La gesta heroica de Pañuelo Rojo volvió a ser tema de conversación en el Patio Cívico del Palacio Municipal de Tuxtla Gutiérrez, donde se honró la valentía y la tenacidad de tres de los ocho integrantes del grupo explorador.
Encabezada por el presidente municipal de la capital del estado, Ángel Torres Culebro, se llevó a cabo la entrega de reconocimientos a Martín Pérez Chamé, Navor Vázquez Juárez y Romeo Pascacio Abarca, quienes en 1960 se adentraron en el Cañón del Sumidero.
La aventura no fue fácil y durante varias décadas el misterio envolvió esta zona llena de desafíos infranqueables. Los fracasos de exploradores de talla mundial y misiones militares hacían aún más peligrosa la travesía.
Protocolo
El acto llevó por nombre “Legado andante: Pañuelo Rojo. Lo imposible por fin hecho” y fue organizado por el Instituto Tuxtleco de Arte y Cultura (ITAC), perteneciente al Ayuntamiento capitalino.
Al respecto, Ángel Torres celebró que desde el Patio Cívico se rindiera homenaje a los integrantes del grupo Pañuelo Rojo para reconocer su historia, su fortaleza y su legado.
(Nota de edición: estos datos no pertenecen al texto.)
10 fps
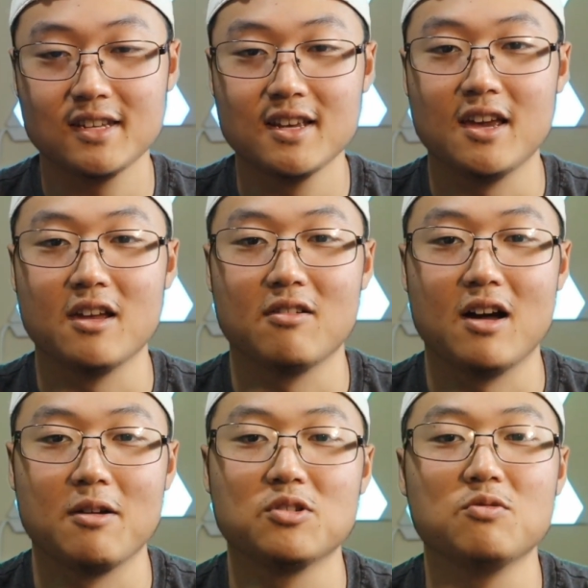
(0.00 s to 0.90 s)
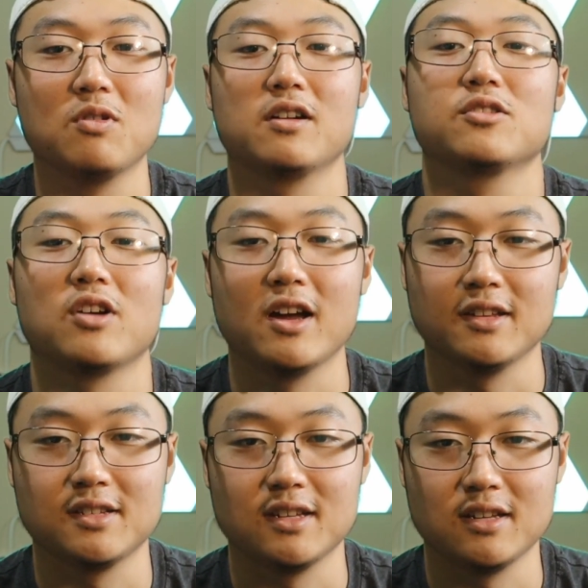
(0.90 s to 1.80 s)
You know, I do want to try
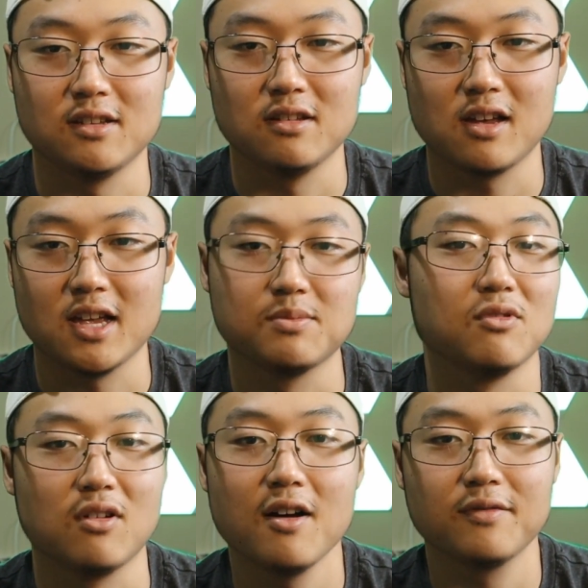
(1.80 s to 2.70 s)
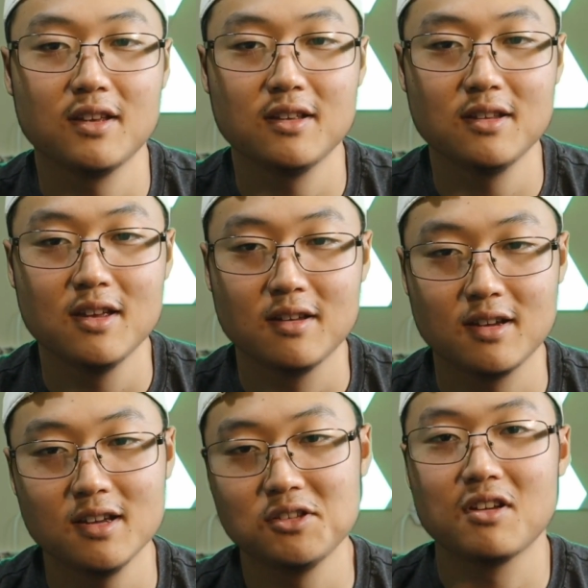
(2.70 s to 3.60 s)
listening to you guys more often
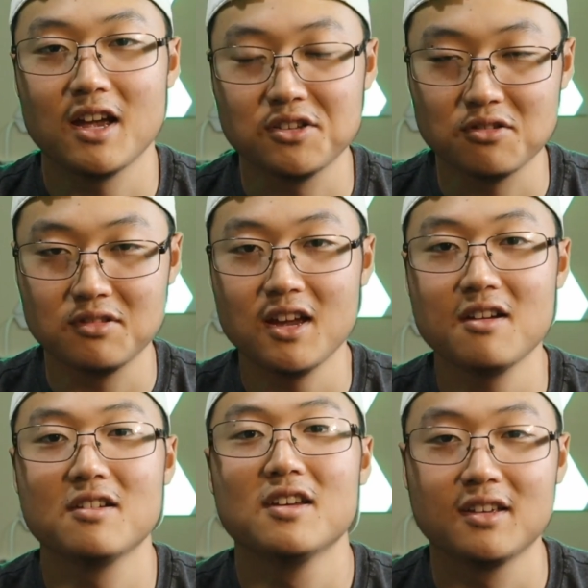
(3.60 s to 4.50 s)
because you guys are there,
“Me acompañó mi esposa, Mercedes Ortiz, para recibir en el Ayuntamiento a Navor Vázquez Juárez, Martín Pérez Chamé y Romeo Pascacio Abarca, integrantes de este histórico grupo. También contamos con la presencia de la regidora Marcela Iturbe. Desde Tuxtla seguiremos reconociendo nuestra historia, valorando a quienes han contribuido a construirla y trabajando por una ciudad con mayor justicia social para todas y todos”, expreso.
Como parte del evento se proyectó un documental que rescata algunas tomas y fotografías de la odisea que comenzó el 31 de marzo de 1960 y concluyó con éxito el 8 de abril del mismo año. La aventura inició desde la Isla de Cahuaré, en Chiapa de Corzo. En dos balsas rudimentarias llamadas La Amarilla y La Negra, los exploradores chiapanecos emergieron victoriosos en Chicoasén.